Que importância emprestamos a esta dimensão espiritual no cuidado da
saúde e da doença? A espiritualidade possui uma força curativa própria. Não se
trata de forma nenhuma de algo mágico e esotérico. Trata-se de potenciar aquelas
energias que são próprias da dimensão espiritual tão válidas como a
inteligência, a libido, o poder, o afeto entre outras dimensões do humano. Estas energias são
altamente positivas como amar a vida, abrir-se ao demais, estabelecer laços de
fraternidade e de solidariedade, ser capaz de perdão, de misericórdia e de
indignação face às injustiças deste mundo como o faz exemplarmente o Papa
Francisco.
Além de reconhecer todo o valor das terapias
conhecidas existe ainda um supplément d’ame como diriam os franceses. Ela quer
sinalizar um complemento daquilo que já existe, mas que o reforça e enriquece
com fatores oriundos de outra fonte de cura. O modelo estabelecido de medicina
não detém, por certo, o monopólio do diagnóstico e da cura. É aqui que encontra
o seu lugar a espiritualidade.
A espiritualidade reforça na pessoa, em primeiro
lugar, a confiança nas energias regenerativas da vida, na competência do
médico/a e no cuidado diligente ou do enfermeiro/a. Sabemos pela psicologia do
profundo e da transpessoal, do valor terapêutico da confiança na condução
normal da vida. Confiar significa fundamentalmente afirmar: a vida tem sentido,
ela vale a pena, ela detém uma energia interna que a autoalimenta, ela é
preciosa.
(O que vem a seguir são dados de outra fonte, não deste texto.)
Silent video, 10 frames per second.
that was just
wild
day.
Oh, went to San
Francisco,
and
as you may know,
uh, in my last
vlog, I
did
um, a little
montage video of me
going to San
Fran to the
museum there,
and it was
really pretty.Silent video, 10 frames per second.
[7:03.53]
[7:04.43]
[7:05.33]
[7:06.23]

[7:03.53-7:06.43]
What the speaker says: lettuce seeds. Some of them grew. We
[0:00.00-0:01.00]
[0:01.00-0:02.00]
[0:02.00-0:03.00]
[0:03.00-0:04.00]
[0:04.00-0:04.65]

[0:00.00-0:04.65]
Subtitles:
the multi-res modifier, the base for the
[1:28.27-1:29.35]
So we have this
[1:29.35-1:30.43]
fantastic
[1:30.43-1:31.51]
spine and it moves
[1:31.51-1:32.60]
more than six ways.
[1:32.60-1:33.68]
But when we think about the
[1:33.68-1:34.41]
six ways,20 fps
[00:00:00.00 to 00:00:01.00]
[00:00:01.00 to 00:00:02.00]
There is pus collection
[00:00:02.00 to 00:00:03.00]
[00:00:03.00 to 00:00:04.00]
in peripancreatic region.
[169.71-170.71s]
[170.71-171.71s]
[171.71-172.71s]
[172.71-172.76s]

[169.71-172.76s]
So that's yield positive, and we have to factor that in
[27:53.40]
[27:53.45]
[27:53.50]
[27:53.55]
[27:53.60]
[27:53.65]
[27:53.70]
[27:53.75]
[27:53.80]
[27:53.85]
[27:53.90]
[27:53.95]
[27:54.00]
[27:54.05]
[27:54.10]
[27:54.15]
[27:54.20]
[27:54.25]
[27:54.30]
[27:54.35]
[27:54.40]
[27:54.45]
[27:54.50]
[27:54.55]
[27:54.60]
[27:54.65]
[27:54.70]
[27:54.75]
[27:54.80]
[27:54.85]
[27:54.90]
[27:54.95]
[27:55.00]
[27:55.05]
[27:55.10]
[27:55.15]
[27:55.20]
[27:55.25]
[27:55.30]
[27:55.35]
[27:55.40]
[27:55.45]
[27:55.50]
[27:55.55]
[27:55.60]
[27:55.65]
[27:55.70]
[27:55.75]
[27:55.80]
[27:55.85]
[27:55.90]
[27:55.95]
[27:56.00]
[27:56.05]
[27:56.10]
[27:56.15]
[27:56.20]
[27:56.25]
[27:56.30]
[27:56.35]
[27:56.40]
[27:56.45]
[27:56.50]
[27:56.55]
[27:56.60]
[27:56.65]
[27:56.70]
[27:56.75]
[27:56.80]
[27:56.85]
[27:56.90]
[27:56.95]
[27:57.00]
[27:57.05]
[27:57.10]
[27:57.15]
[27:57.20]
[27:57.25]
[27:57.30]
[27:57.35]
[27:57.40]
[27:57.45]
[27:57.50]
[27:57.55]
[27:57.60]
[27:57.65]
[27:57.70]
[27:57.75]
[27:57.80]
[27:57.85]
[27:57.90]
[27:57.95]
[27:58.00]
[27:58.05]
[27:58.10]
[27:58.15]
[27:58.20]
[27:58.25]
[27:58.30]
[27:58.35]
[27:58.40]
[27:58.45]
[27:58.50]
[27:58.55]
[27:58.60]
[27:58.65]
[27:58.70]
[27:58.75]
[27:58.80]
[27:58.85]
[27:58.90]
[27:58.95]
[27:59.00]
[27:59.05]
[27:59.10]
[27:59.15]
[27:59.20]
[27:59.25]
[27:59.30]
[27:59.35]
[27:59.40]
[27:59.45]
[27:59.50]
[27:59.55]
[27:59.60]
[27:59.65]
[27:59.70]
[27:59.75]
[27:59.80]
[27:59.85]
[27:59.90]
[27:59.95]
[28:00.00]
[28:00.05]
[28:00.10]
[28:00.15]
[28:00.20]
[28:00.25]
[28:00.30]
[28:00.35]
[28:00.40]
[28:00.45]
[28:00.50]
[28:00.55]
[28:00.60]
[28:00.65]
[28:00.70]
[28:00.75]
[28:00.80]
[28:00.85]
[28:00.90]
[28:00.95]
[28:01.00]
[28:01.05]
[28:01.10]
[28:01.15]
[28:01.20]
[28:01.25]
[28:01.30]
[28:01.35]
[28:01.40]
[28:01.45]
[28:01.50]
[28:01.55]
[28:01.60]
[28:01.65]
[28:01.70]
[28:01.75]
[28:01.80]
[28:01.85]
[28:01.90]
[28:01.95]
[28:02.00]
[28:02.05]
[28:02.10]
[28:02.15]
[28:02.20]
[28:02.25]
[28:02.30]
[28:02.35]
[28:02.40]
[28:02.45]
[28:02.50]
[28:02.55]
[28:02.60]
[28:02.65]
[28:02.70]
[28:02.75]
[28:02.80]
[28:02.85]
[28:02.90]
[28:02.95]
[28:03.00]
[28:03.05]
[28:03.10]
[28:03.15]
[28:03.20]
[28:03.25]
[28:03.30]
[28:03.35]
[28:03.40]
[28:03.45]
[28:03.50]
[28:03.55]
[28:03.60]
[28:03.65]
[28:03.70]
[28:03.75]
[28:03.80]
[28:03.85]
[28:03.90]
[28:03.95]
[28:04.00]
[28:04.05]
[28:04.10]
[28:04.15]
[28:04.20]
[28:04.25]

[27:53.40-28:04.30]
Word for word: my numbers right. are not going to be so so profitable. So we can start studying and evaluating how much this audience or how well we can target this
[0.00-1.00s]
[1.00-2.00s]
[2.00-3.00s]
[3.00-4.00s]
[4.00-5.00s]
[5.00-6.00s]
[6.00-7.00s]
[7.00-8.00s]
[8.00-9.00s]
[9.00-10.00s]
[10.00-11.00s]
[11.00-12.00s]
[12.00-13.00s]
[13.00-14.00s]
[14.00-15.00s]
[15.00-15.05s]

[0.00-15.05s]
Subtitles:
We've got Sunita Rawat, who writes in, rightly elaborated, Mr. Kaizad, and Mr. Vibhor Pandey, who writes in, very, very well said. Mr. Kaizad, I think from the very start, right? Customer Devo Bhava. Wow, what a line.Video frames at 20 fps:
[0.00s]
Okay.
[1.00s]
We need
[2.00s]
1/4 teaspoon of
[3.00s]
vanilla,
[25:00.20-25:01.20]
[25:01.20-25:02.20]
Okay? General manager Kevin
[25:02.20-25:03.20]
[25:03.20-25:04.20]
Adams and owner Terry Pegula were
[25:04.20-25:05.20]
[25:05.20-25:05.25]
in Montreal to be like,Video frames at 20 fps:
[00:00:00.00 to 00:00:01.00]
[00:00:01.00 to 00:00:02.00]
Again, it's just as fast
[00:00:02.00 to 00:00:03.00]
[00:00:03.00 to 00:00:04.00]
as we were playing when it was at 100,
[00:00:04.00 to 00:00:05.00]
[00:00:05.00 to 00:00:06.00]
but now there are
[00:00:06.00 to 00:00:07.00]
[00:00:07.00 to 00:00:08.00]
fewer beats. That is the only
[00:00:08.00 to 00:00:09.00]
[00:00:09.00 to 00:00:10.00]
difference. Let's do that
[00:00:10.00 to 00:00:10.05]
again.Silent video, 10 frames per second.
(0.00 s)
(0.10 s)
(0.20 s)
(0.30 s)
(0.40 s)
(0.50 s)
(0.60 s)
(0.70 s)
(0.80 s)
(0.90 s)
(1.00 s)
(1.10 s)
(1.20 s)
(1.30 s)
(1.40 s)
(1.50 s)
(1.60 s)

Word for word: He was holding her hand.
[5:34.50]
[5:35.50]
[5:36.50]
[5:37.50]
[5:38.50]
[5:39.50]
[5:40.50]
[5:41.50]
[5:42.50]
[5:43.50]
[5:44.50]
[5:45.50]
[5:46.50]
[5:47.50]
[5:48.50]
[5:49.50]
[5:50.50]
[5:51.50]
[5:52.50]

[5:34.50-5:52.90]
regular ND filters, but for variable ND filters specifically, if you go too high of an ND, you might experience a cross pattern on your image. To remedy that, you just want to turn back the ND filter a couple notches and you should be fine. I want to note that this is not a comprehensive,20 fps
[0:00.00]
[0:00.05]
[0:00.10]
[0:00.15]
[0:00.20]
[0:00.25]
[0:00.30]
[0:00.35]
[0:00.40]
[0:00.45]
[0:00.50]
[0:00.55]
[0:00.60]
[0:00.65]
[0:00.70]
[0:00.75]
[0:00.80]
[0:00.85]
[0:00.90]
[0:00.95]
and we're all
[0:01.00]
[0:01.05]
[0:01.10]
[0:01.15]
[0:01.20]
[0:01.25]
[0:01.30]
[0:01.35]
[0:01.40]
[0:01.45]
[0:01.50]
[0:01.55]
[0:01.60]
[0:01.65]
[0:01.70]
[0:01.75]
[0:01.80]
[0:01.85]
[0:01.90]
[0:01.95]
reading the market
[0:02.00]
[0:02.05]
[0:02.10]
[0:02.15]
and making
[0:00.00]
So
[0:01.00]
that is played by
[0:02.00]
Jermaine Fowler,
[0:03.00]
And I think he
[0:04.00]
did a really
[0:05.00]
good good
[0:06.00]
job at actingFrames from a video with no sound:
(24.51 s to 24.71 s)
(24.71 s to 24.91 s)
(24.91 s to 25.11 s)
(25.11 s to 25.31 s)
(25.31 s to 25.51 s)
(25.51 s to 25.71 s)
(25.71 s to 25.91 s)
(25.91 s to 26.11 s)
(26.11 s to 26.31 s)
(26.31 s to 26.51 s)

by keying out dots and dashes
Essa confiança pertence a uma visão espiritual do mundo.
Pertence à espiritualidade, a convicção de que a
realidade que captamos é maior do que as análises nos dizem. Podemos ter acesso
a ela pelos sentidos interiores, pela intuição e pelos secretos caminhos da
razão cordial. Percebe-se que há uma ordem subjacente à ordem sensível, como o
sustentava sempre o grande físico quântico, prêmio Nobel, David Bohm, aluno
predileto de Einstein.
Esta ordem subjacente responde pelas ordens
visíveis e ela sempre pode nos trazer surpresas. Não raro, os próprios
médicos/as se surpreendem, com a rapidez com que alguém se recupera ou mesmo
como situações, normalmente, dadas como irreversíveis, regridem e acabam
levando à cura. No fundo é crer que o
invisível e o imponderável é parte do visível e do previsível.
Pertence também ao mundo espiritual, a esperança
imorredoura de que a vida não termina na morte, mas se transfigura através
dela. Nossos sonhos de voltar à vida normal deslancham energias positivas que
contribuem na regeneração da vida enferma.
Força maior, entretanto, é a fé de sentir-se na
palma da mão de Deus. Entregar-se,
confiadamente, à sua vontade, desejar ardentemente a cura mas também acolher serenamente sua
vontade de chamar-nos para si: eis a
presença da energia espiritual. Não morremos, Deus vem nos buscar e nos levar
para onde pertencemos desde sempre, para a sua Casa e para o seu convívio. Tais
convicções espirituais funcionam como fontes de água viva, geradoras de cura e
de potência de vida. É o fruto da espiritualidade.
Leonardo Boff escreveu com Jean-Yves Leloup e
outros, Espírito e Saúde, Vozes 2007 - 16/11/2013.